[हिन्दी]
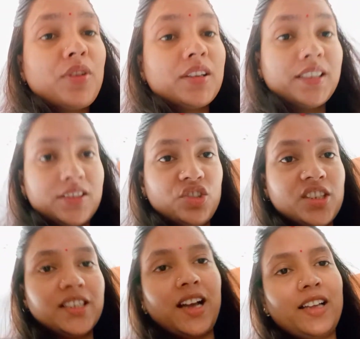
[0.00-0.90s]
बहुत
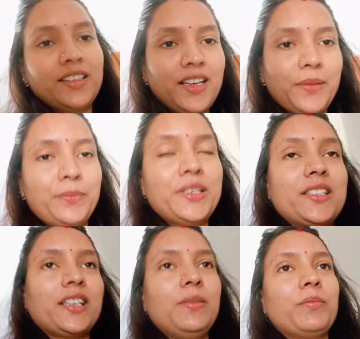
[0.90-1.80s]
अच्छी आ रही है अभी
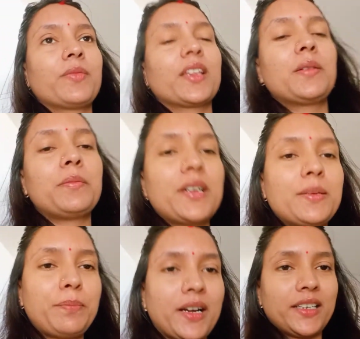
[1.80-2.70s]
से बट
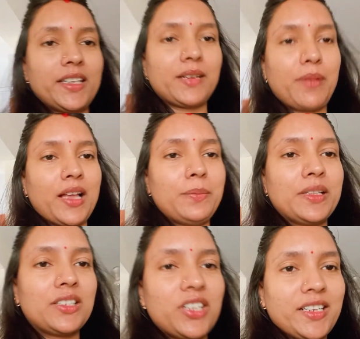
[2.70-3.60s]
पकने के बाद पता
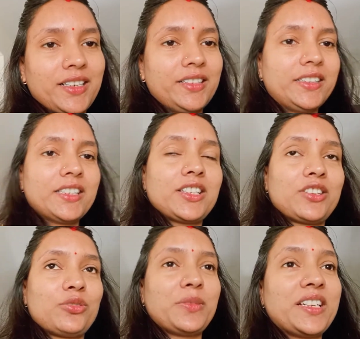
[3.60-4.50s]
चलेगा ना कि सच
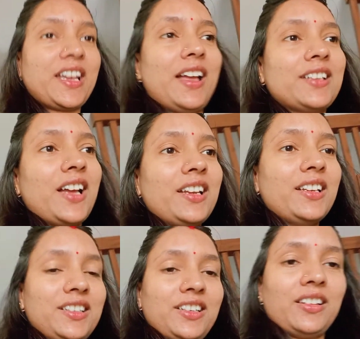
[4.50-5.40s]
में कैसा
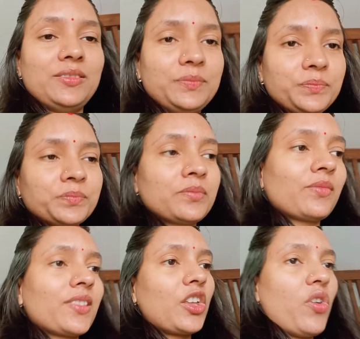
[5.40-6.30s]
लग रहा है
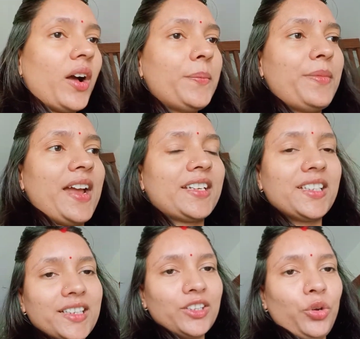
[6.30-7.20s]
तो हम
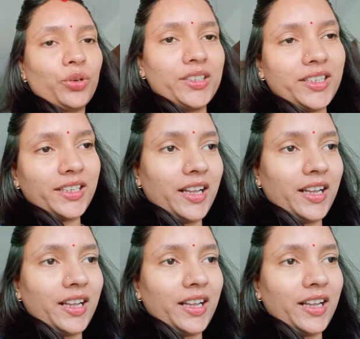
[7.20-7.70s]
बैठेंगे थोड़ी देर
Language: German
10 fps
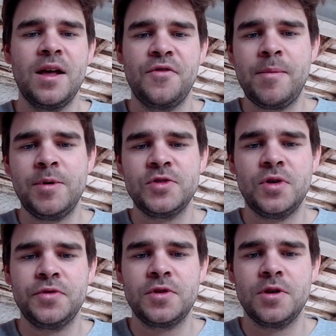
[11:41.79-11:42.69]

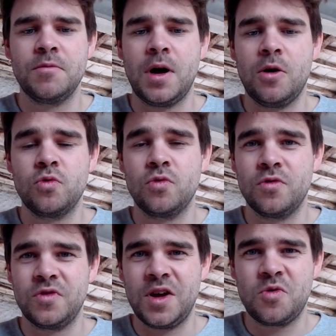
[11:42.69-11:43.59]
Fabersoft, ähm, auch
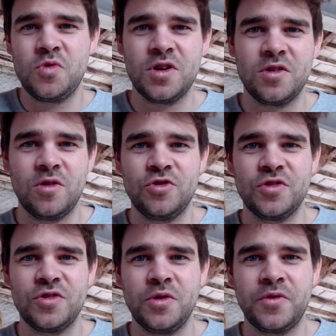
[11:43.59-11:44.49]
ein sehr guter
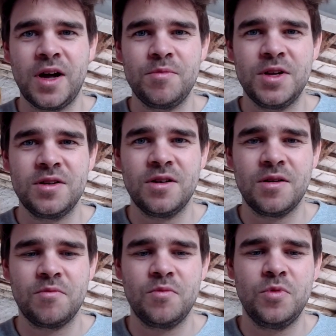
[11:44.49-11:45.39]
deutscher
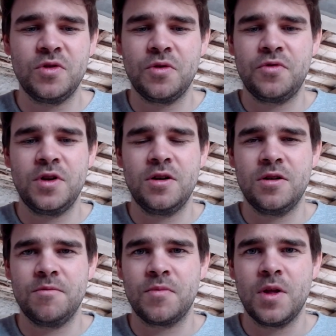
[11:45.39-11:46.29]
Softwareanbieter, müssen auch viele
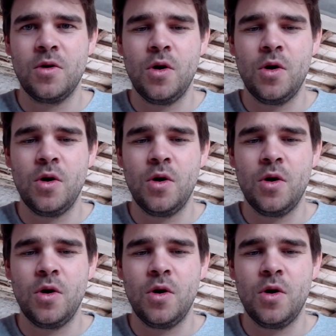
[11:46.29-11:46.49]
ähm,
━━━━━━━━━━
Give the data again exactly. Keep the images out.

[हिन्दी]
[0.00-0.90s]
बहुत
[0.90-1.80s]
अच्छी आ रही है अभी
[1.80-2.70s]
से बट
[2.70-3.60s]
पकने के बाद पता
[3.60-4.50s]
चलेगा ना कि सच
[4.50-5.40s]
में कैसा
[5.40-6.30s]
लग रहा है
[6.30-7.20s]
तो हम
[7.20-7.70s]
बैठेंगे थोड़ी देर
Language: German
10 fps
[11:41.79-11:42.69]

[11:42.69-11:43.59]
Fabersoft, ähm, auch
[11:43.59-11:44.49]
ein sehr guter
[11:44.49-11:45.39]
deutscher
[11:45.39-11:46.29]
Softwareanbieter, müssen auch viele
[11:46.29-11:46.49]
ähm,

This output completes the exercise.